The answer is a stretch of the material below, returned exactly: the line containing "Transcript: sandwich without eggs.", the line containing "[00:00:40.95 to 00:00:41.15]", and all lines between.

• _Information provided_
········

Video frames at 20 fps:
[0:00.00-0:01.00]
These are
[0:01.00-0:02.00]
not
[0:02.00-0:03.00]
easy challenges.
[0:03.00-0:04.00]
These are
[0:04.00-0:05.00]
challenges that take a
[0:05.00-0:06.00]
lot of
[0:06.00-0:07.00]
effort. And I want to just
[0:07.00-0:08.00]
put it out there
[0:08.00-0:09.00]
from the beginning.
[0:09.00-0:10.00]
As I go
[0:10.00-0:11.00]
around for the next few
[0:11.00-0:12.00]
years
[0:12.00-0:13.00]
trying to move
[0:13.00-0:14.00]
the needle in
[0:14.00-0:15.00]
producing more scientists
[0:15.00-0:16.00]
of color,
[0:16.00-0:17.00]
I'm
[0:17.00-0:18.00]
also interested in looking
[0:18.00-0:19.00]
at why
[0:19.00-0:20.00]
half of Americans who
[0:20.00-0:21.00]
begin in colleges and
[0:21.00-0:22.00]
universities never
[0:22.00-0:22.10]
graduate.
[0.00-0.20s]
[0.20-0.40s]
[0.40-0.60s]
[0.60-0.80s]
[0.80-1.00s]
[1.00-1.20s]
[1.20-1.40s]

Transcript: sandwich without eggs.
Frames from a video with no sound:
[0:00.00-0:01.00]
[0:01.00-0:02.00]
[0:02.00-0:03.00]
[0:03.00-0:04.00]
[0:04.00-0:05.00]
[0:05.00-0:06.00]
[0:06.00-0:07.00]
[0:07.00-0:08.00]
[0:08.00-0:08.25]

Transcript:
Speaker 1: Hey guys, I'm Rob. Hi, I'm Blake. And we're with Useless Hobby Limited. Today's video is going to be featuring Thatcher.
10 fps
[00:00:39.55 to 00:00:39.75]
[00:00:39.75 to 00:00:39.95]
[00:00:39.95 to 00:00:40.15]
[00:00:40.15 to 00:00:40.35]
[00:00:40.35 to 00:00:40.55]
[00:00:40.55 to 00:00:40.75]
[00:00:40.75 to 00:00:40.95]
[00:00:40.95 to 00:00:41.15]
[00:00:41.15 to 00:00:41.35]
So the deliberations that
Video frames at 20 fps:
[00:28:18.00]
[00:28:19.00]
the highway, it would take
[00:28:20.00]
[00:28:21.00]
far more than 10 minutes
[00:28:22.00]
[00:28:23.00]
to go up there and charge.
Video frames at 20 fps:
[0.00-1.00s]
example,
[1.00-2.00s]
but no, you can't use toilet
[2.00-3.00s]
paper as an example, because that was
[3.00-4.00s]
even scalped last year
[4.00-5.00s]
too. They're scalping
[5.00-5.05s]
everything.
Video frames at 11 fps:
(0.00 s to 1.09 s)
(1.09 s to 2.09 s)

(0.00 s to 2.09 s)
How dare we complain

········

• _Task answer_
Transcript: sandwich without eggs.
Frames from a video with no sound:
[0:00.00-0:01.00]
[0:01.00-0:02.00]
[0:02.00-0:03.00]
[0:03.00-0:04.00]
[0:04.00-0:05.00]
[0:05.00-0:06.00]
[0:06.00-0:07.00]
[0:07.00-0:08.00]
[0:08.00-0:08.25]

Transcript:
Speaker 1: Hey guys, I'm Rob. Hi, I'm Blake. And we're with Useless Hobby Limited. Today's video is going to be featuring Thatcher.
10 fps
[00:00:39.55 to 00:00:39.75]
[00:00:39.75 to 00:00:39.95]
[00:00:39.95 to 00:00:40.15]
[00:00:40.15 to 00:00:40.35]
[00:00:40.35 to 00:00:40.55]
[00:00:40.55 to 00:00:40.75]
[00:00:40.75 to 00:00:40.95]
[00:00:40.95 to 00:00:41.15]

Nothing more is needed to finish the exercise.